How many doses are necessary?
The latest generation of the Bavarian-Nordic pharmaceutical company is being vaccinated in Spain, which requires two doses and unfolds its full effect two weeks after the second puncture. However, due to the scarcity of doses, only the first dose is currently administered, and its effectiveness is estimated at around 30%.
Does vaccination prevent infection?
no Similar to Covid, the vaccine improves the prognosis of those affected and prevents many of the symptoms, but does not sterilize.
Who can be vaccinated?
In principle, the vaccinations were only indicated in the case of direct contact with the infected.

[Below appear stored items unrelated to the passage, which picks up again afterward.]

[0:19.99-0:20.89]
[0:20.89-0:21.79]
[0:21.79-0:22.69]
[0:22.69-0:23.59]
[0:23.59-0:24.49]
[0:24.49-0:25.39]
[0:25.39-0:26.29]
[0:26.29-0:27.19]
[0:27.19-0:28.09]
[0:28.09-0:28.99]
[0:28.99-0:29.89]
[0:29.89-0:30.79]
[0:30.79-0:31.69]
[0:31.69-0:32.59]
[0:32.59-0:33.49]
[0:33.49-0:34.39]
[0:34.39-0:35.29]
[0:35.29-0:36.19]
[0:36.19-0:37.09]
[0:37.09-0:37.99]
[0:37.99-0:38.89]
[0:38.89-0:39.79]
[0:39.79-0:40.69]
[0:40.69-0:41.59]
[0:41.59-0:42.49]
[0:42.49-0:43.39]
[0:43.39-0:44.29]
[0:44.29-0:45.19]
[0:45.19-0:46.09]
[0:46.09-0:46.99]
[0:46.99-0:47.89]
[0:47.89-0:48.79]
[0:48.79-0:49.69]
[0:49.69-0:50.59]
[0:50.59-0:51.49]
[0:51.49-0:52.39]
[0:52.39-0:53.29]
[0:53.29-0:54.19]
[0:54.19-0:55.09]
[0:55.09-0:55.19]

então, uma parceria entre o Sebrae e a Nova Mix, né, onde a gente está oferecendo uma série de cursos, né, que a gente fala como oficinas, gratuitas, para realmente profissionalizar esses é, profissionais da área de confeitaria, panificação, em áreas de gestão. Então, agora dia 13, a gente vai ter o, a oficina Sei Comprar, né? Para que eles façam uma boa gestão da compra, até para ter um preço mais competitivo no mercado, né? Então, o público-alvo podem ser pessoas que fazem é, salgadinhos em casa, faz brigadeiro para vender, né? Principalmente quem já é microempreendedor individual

Later also for all people with risk practices: men who had several male sexual partners. However, there aren’t enough doses for everyone. 5,300 have arrived in Spain, which would not even be enough for direct contact between those infected. Another 7,000 were expected last week, which is still not enough. The Ministry of Health has not yet distributed them to the communities. Both Madrid and Catalonia have enabled vaccination services by appointment for this group, but this shortage is proving very difficult to access one.

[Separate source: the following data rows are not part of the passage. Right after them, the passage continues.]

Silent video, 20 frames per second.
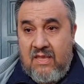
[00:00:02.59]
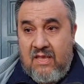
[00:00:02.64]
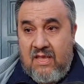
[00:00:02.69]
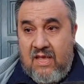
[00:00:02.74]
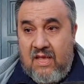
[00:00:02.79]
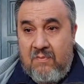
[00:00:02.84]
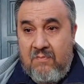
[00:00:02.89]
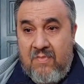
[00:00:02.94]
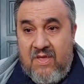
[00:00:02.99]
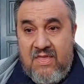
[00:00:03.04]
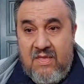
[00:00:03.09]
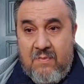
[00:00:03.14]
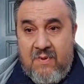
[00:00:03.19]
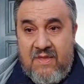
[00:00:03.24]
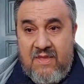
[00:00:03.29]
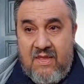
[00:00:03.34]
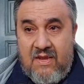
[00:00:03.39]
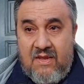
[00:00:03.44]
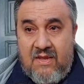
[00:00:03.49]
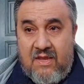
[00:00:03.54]
a media
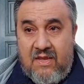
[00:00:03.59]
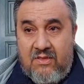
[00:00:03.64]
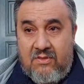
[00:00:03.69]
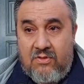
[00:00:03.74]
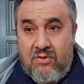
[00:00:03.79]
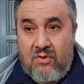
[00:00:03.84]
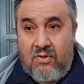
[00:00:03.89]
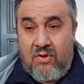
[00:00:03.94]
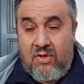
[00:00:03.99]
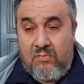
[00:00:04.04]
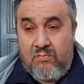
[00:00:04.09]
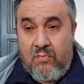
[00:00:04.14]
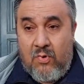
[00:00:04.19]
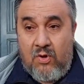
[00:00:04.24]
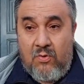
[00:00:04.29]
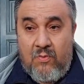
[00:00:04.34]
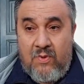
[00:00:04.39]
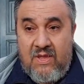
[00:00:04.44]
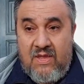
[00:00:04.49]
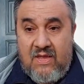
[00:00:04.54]
mañana que esto
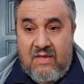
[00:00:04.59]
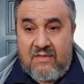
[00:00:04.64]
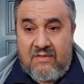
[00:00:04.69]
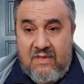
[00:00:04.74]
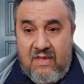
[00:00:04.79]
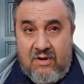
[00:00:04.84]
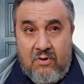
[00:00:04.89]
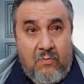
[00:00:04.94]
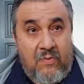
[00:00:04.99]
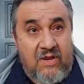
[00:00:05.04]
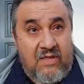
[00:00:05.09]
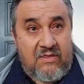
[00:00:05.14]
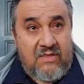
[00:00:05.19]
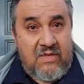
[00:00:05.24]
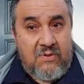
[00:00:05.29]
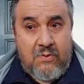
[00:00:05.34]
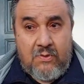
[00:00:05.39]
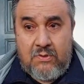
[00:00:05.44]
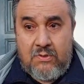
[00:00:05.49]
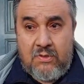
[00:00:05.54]
volvía a estar
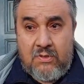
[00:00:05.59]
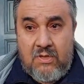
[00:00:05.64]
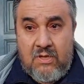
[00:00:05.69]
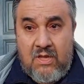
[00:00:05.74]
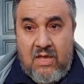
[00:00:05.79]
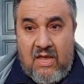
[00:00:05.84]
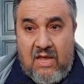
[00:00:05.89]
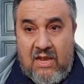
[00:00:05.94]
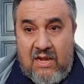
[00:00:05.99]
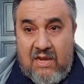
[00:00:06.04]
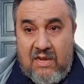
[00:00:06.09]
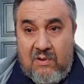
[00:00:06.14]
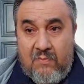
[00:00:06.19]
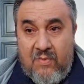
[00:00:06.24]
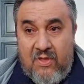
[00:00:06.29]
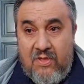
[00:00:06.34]
operativo. Al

How long is the incubation period of the virus?
In this outbreak, incubation lasts about a week, compared to 15 to 22 days reported in the Democratic Republic of the Congo. For some experts, this means that post-exposure vaccination of close contacts of infected people does not make sense because there is not enough time for an immune response. According to this thesis, all efforts should be aimed at preventively vaccinating people with risky practices.
How can a person be protected?
In addition to the vaccine, which is not available to everyone, the WHO recommends paying very close attention to the symptoms described above in order to detect the disease as soon as possible and asks people who show signs of the disease to isolate themselves, to not spread the virus. He has also advised men who have sex with men to reduce the number of their sexual partners. This has outraged the LGTBI community in Spain, who feel marginalized. The state coordinator for HIV and AIDS (Cesida) also thinks this is the wrong message. It is appropriate, they explain to EL PAÍS, to issue a general warning to the entire population that a high number of sexual partners can increase the risk of infection without focusing on a specific group, which “can lead to a stigma similar like three decades ago with HIV.”
How many cases have been discovered?
Globally, 30,638 cases have been reported so far, including 5,162 in Spain, the country with the most diagnoses per capita in the world and second in absolute terms after the United States (8,934), according to figures presented Tuesday by the CCAES. The cases reported in Spain come from the 17 autonomous communities, but two-thirds of the total (3,453) were recorded in Madrid and Catalonia.
Why has the WHO declared the outbreak an international public health emergency?
The WHO message is that the virus can be controlled with vigilance, tracing infections and breaking the chains of transmission. But that’s not what happens. Although the virus does not show an exponential explosion like the Covid did, it does not stop growing. It’s difficult to find contacts precisely because of the stigma that can come with it and the anonymity that comes with many risky relationships. Despite the fact that WHO advisers were largely opposed to declaring a state of emergency, its director-general, Tedros Adhanom Ghebreyesus, opted to do so because of the inaction he saw in some countries. One of the measures recommended by the agency is to limit international travel to people with symptoms of the disease, which has already spread to more than 75 countries.